Separate from the actual source file organization, you can organize your projects themselves into "subprojects" (what Gradle calls them, Maven may have a different name). Basically these are just folders at the top-level that contain their own build-system descriptors (build.gradle(.kts)/pom.xml). Somewhere on the top level, you'll define which subprojects you have, and your build system will automatically reach into those subfolders and build their projects too.
For instance, in the Perspective Component example, there's four subprojects: common, designer, gateway, and web. Those are outlined in the settings.gradle at the root.

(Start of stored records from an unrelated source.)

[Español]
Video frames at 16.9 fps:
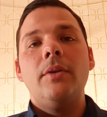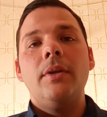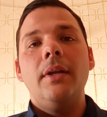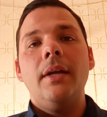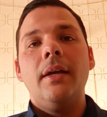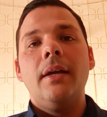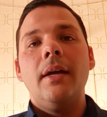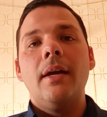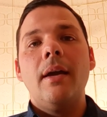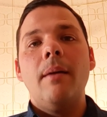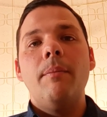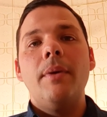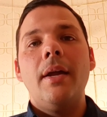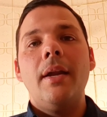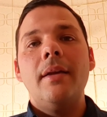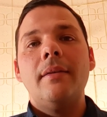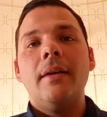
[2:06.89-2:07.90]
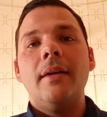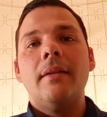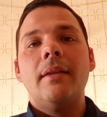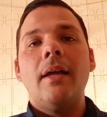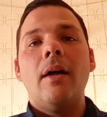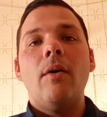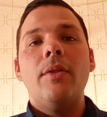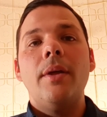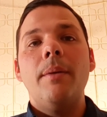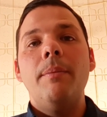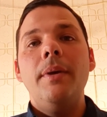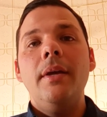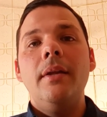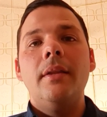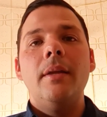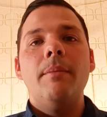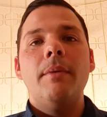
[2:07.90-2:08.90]
tienes que cambiar ese estado de
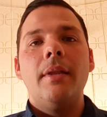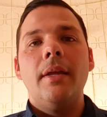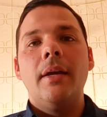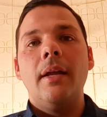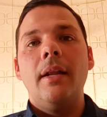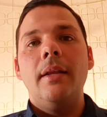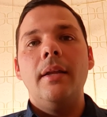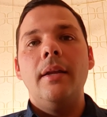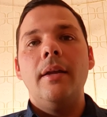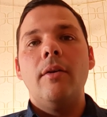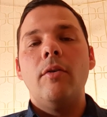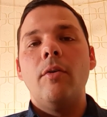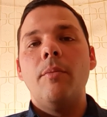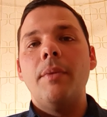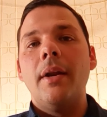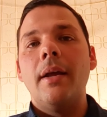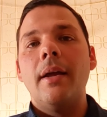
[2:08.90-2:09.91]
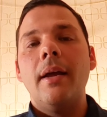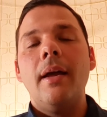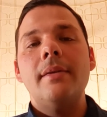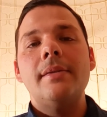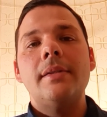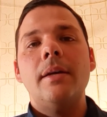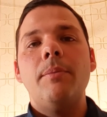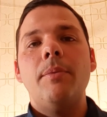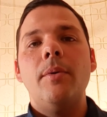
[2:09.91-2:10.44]
víctima de que el dinero no me alcanza,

So that's the very broad overview of Java building. Pivoting a little to Ignition:

That common/gateway/designer split is a common convention in the realm of Ignition, because 1. code re-use is nice, and 2. you almost always want to deliver different artifacts to the different Ignition scopes (because they have different APIs and different capabilities). So you build those subprojects, and each outlines their own dependencies on Ignition; e.g. common depends on Ignition's own common layer: https://github.com/inductiveautomation/ignition-sdk-examples/blob/master/perspective-component/common/build.gradle#L12
And then gateway can depend on both Ignition specific gateway apis and the common subproject:
https://github.com/inductiveautomation/ignition-sdk-examples/blob/master/perspective-component/gateway/build.gradle#L10
That is how you tell the build system (and your IDE) "this code I'm writing in gateway can use anything I've written in common.

The only fundamental unit you need to provide as a module is some implementation of the appropriate hook class for your desired scope. Basically, you author a class that implements the *Hook (or, better extends the abstract class we provide) for the right scope, e.g. AbstractGatewayModuleHook for the gateway:

There are various lifecycle methods that will be invoked for you - setup, startup, and shutdown. Those are how your module gets access to the rest of Ignition - from the GatewayContext you get in setup, you can get access to the myriad subsystems available in Ignition.

However, just implementing the class and putting it into a jar file isn't enough. Ignition doesn't "know" enough to know how to actually do anything with one or more plain .jar files. So there's one final piece - the actual module .modl file. The actual module file is nothing more than a ZIP file that contains a bunch of .jar files and a module.xml file. That module.xml file is crucial - it tells Ignition how to load your various jar files, what scopes they belong to, and most importantly, what your actual hook classes are:

<?xml version="1.0" encoding="UTF-8"?>
<modules>
	<module>
		<id>com.inductiveautomation.ignition.examples.hce</id>
		<name>Gateway Webpage Example</name>
		<description>Implements a fake "Home Connect" hub status and configuration page</description>
		<version>1.0.0-SNAPSHOT</version>
		<requiredignitionversion>8.1.0-SNAPSHOT</requiredignitionversion>
		<depends scope="G">com.inductiveautomation.opcua</depends>
		<jar scope="G">gateway-webpage-gateway-1.0.0-SNAPSHOT.jar</jar>
		<hook scope="G">com.inductiveautomation.ignition.examples.hce.GatewayHook</hook>
	</module>
</modules>

Generating these XML files by hand would be annoying, which is why we provide Maven and Gradle plugins to build modules for you. The 'new' generation is available here, and is the exact same tool we use internally.
Your build system of choice should provide a place to configure this plugin, e.g. Gradle:
https://github.com/inductiveautomation/ignition-sdk-examples/blob/master/perspective-component/build.gradle#L34
or Maven:

I just kinda rambled that all out, and my hand hurts now, but hopefully that helps a bit to orient.

If you've got particular questions on how to approach something in Ignition, I'd definitely say to ask here on the forums. More general build system questions might be better suited for other places, but it doesn't really hurt to ask here either.